Reflection for Sunday – February 19, 2023

Readings: Leviticus 19: 1-2, 17-18; 1 Corinthians 3: 16-23; Matthew 5: 38-48 
Preacher: M. Lourdes Perez-Albuerne

“Be perfect as your Father in Heaven is perfect.” What a great challenge!  It seems impossible to rise to Jesus’ challenge.  But Jesus lays a very concrete way to go about living this way.

 Most of us live by a completely opposite principle: “Love your friend and hate your enemies.”  Jesus asks more of us, “I say to you love your enemies, do good to them and pray for those who persecute and slander you.” We need to make sure that we understand and implement what Jesus requires of us in order to be brothers and sisters to Jesus.  As a matter of fact, this principle is so important that theologians consider it the way to be Christian.

 Now let us be clear, when Jesus calls for loving our enemy, He is not talking of the feeling of intimacy we share with friends and family, but a relationship with our enemy that is really human where we respect the enemy and relate to him or her in a positive way.  Jesus believes that, when love is the basis of all relations and activities, a person relates to other persons, friend or foe, this way.  It demands that we discover and relate to each person with respect for their human dignity, even when we perceive his or her words or actions as wrong or hurtful.  Our attitude toward that person should be one of real concern for their well-being.

Jesus is convinced that we do not destroy evil or win confrontations when we try to get even with the enemy or use their weapons or actions.  We should not use words or actions as weapons to escalate the conflict.  Loving an enemy does not in any way mean that we condone their behavior or words.  Our behavior cannot engender hate towards them or toward those who instigate or support their actions.  Jesus is absolutely convinced that evil cannot be conquered by evil.

Rev.
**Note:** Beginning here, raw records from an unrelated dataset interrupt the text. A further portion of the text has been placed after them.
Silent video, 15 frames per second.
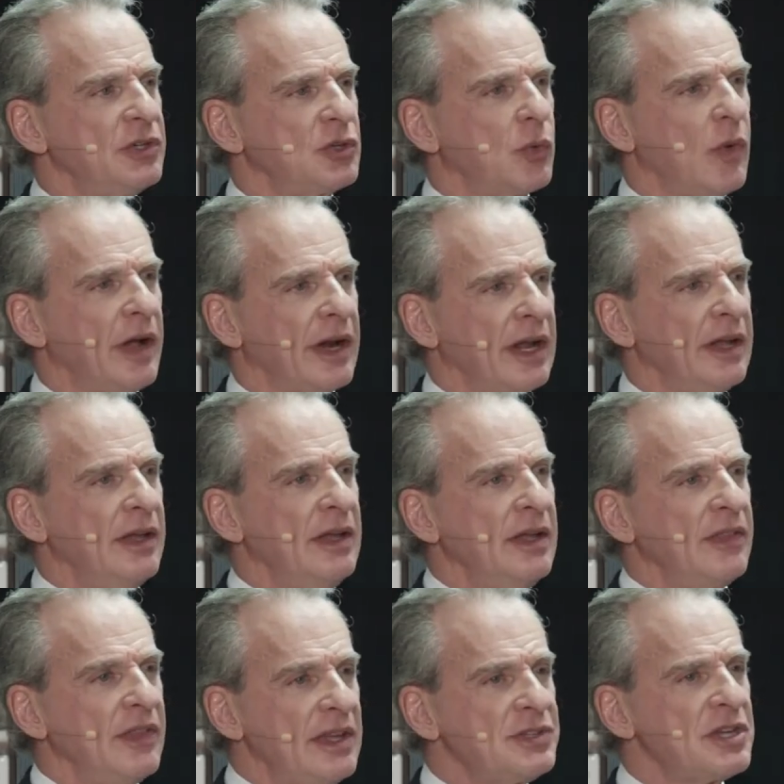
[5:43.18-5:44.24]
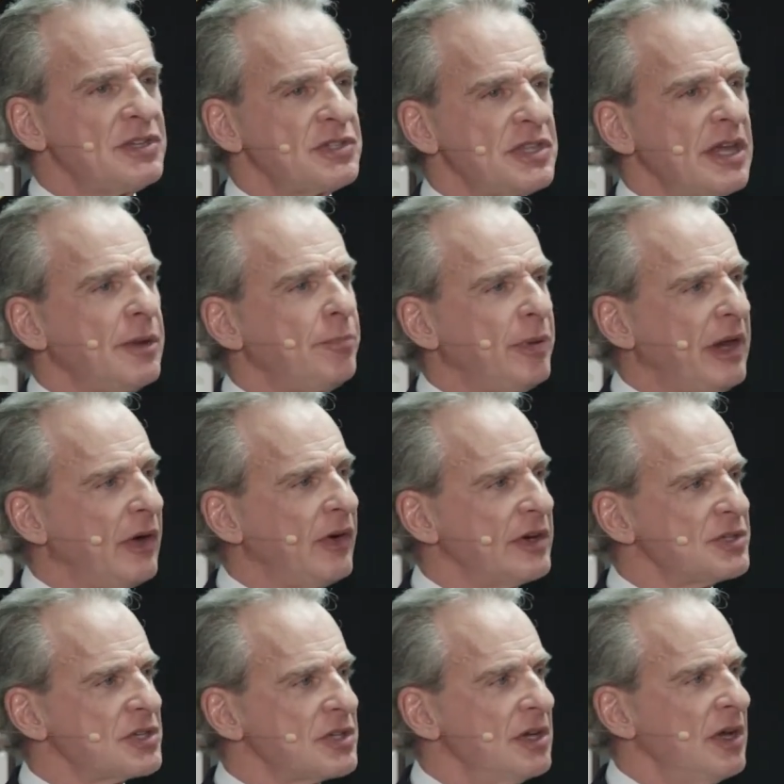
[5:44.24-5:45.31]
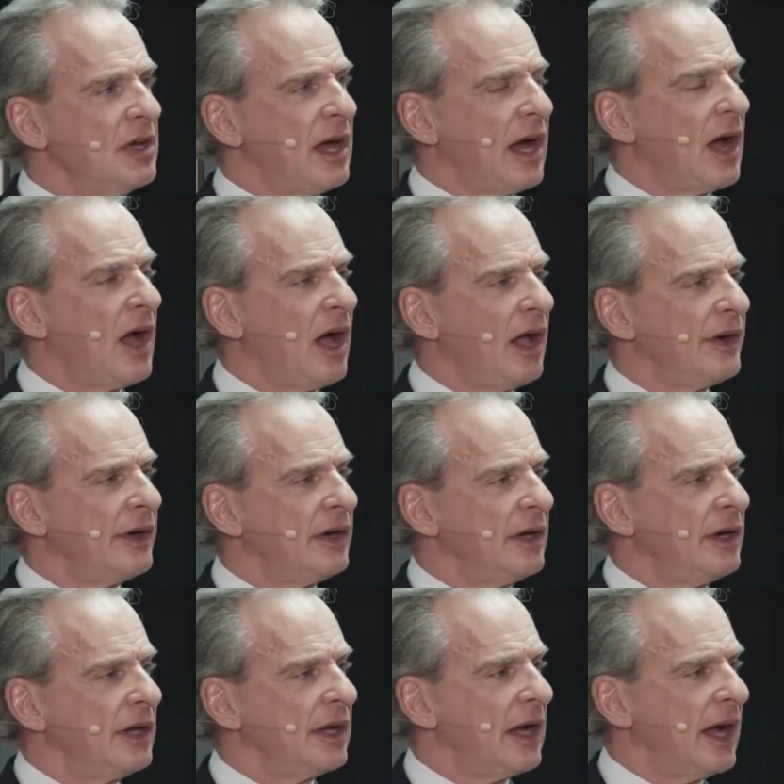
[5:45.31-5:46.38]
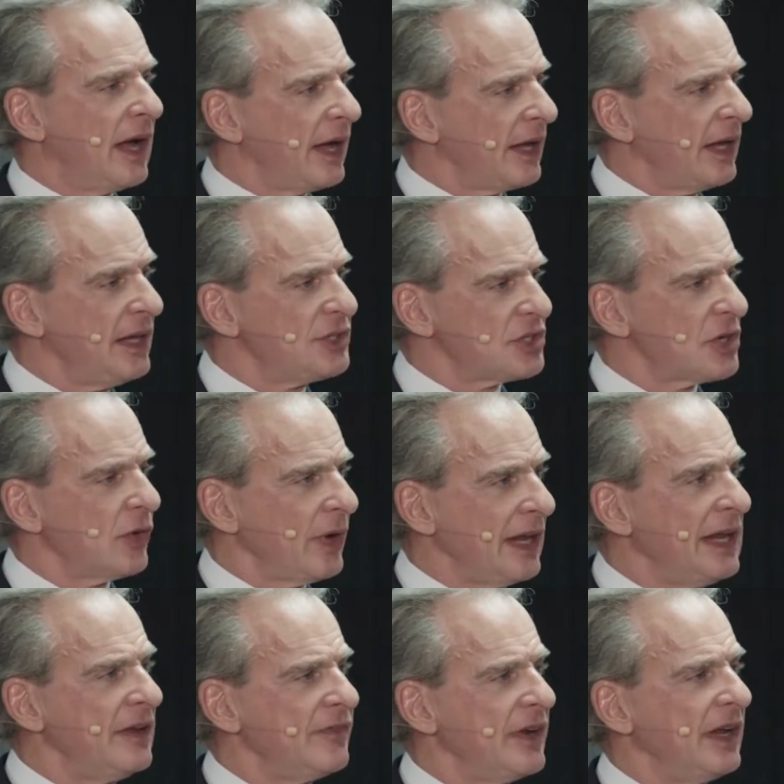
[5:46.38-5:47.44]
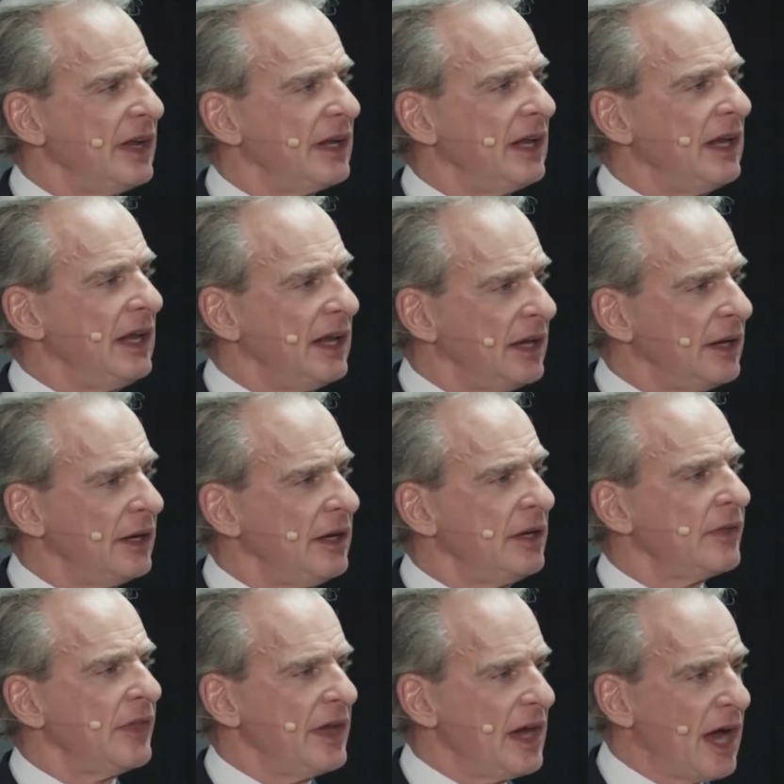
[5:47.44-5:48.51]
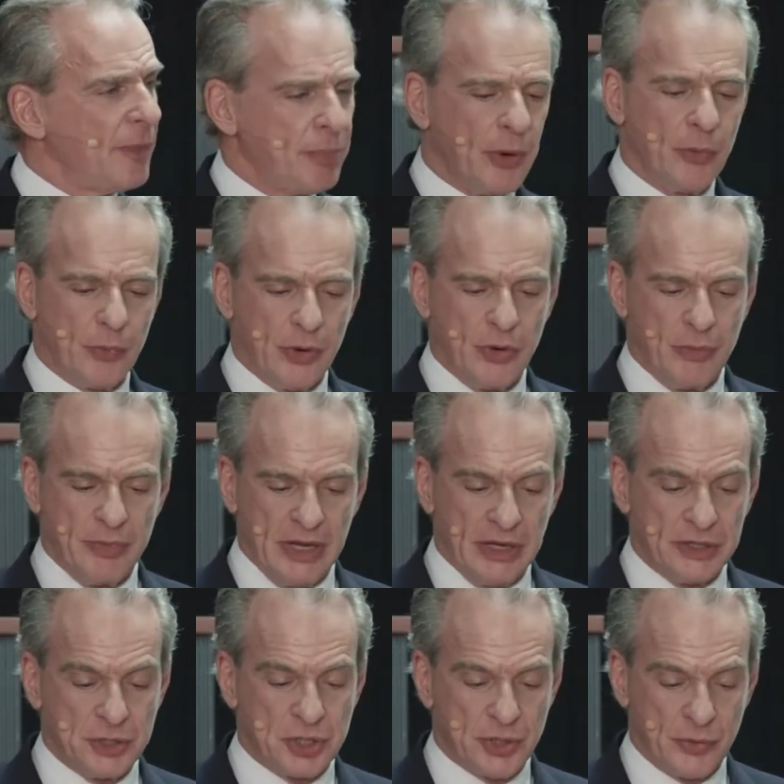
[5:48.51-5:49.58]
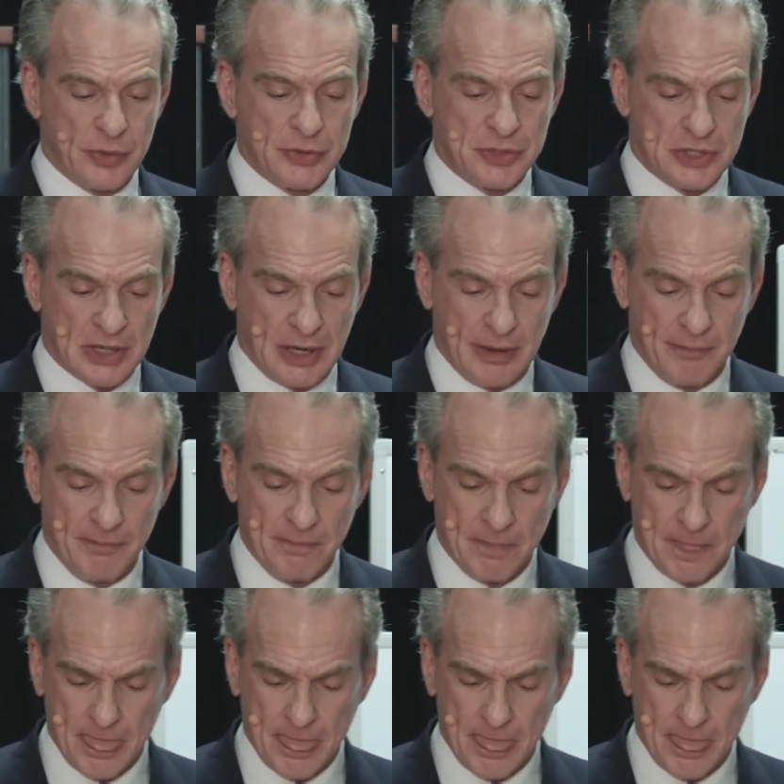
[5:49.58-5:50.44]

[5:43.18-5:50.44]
and 20. This is the appearance on uh, Easter evening in the upper room in Jerusalem.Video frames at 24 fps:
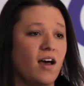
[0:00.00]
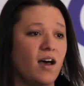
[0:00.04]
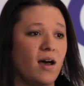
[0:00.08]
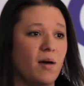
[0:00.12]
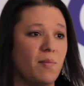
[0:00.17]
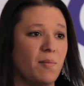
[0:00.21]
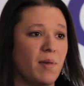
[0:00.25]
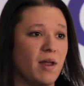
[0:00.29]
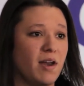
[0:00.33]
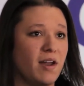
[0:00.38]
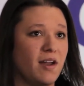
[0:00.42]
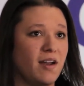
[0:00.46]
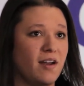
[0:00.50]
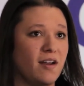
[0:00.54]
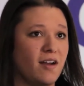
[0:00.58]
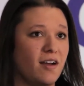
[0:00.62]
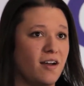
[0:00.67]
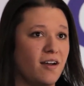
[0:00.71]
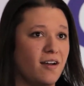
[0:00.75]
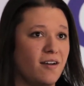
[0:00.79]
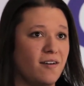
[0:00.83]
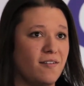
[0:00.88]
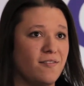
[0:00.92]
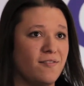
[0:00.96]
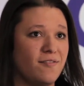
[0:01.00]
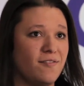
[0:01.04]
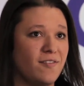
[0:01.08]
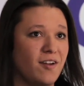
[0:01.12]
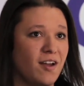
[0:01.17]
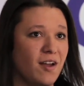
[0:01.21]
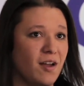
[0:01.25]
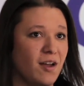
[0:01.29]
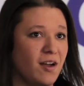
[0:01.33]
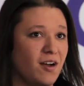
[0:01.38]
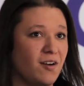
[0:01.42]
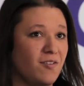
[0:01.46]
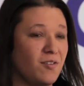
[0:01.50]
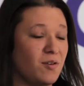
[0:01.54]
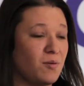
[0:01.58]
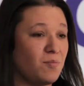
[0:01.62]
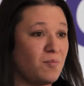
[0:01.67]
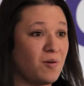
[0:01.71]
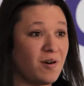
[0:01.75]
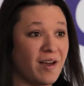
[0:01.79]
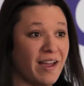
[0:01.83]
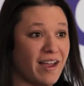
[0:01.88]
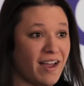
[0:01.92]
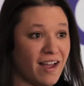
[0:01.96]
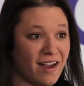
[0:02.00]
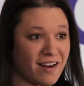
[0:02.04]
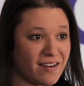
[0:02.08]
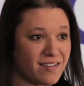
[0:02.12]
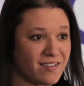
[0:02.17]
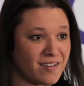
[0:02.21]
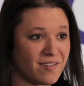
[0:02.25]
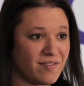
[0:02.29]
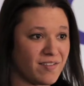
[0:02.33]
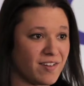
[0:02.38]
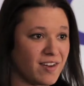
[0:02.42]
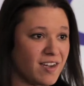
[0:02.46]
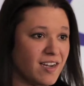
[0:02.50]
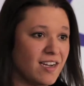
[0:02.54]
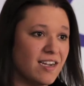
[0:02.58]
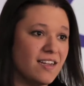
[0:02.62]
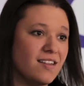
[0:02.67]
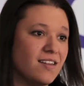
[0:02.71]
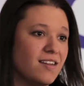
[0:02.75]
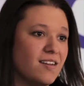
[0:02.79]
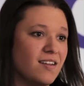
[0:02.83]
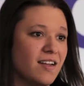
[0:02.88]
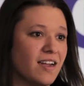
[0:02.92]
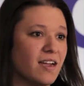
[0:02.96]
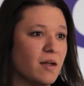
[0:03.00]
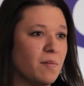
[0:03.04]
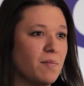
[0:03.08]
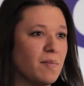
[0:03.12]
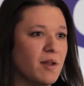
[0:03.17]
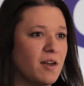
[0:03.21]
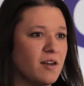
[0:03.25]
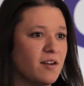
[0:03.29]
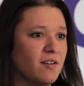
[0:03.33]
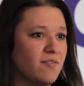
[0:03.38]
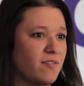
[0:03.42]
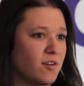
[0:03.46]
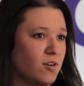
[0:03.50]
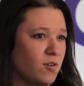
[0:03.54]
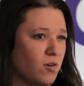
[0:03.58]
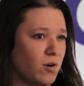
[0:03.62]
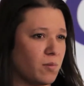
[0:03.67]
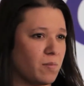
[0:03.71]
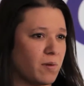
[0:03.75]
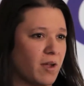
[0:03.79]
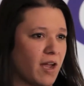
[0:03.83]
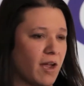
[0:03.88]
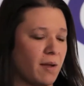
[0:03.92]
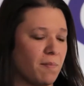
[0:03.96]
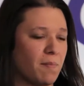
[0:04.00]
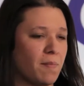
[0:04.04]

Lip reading: a minute of a little play activity, and then like a minute of a group game.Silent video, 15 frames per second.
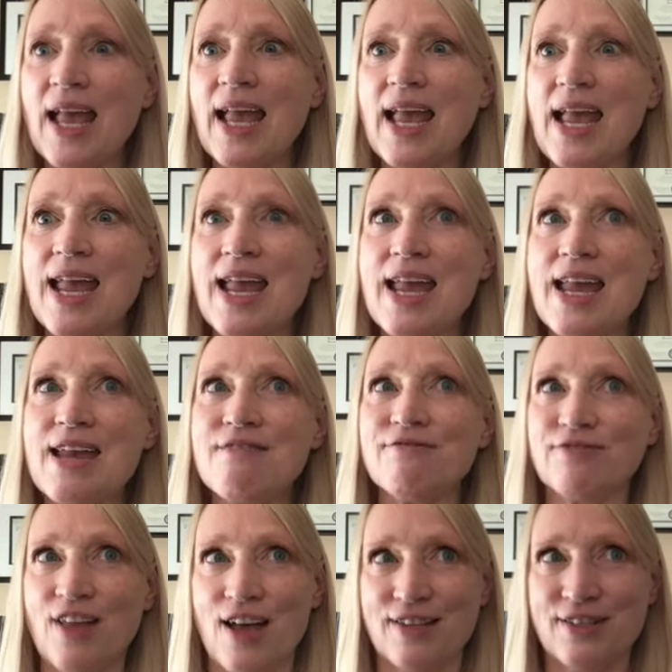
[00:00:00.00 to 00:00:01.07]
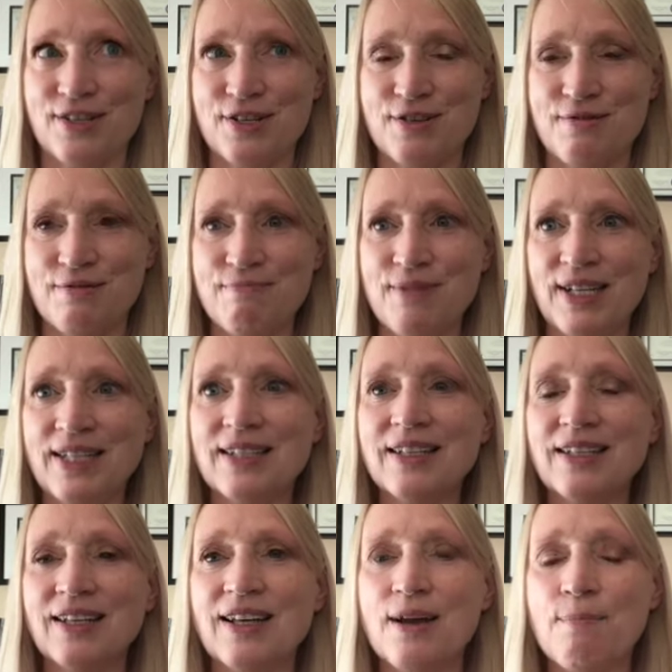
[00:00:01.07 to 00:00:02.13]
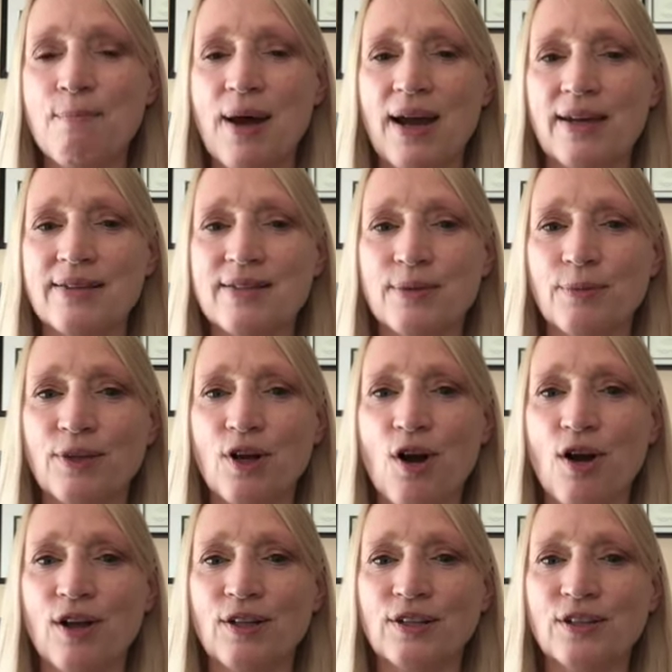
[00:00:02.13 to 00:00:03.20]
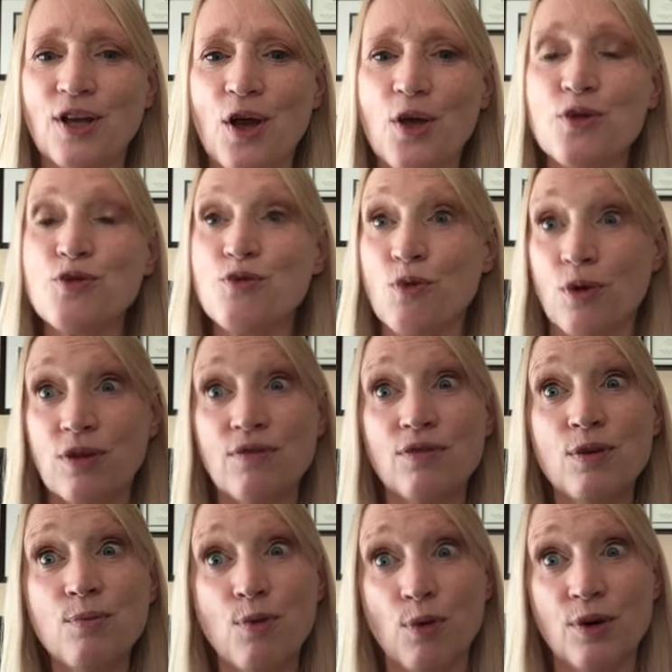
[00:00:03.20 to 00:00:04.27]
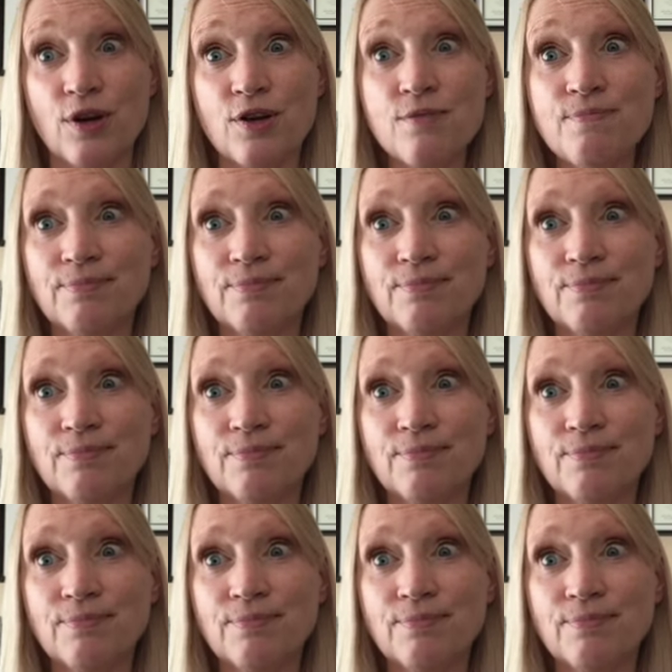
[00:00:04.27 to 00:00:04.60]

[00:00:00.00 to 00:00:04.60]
a Floss-tube by someone called North of the Border,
Dr. Martin Luther King Jr. said the “ultimate weakness of violence is that it is a descending spiral begetting the very thing it seeks to destroy.  Instead of diminishing evil, it multiplies it.” When Jesus asks us to love our neighbor, He also clearly doesn’t mean that we should condone or ignore the injustices that exist in our society.  We should not feel comfortable when unjust laws or activities create an inhuman way of living.  We have to actively oppose financial activities or laws that make the poor go poorer, or punish persons different from what society considers the norm, be they cultural differences, color of their skin or immigration status. 

We know that we lack the ability to do all Jesus asks of us on our own, but Jesus promised that He would be always with us and left His love, the Holy Spirit, with us.  The experience of God’s love and compassion towards us leads us to love our fellow human beings the same way.  We try to be perfect as our God is perfect, not by considering this as an impossible challenge, but by letting God’s love transform us into loving our enemies, forgiving those who hurt us and praying for those who persecute us.  God created us in love to be loving.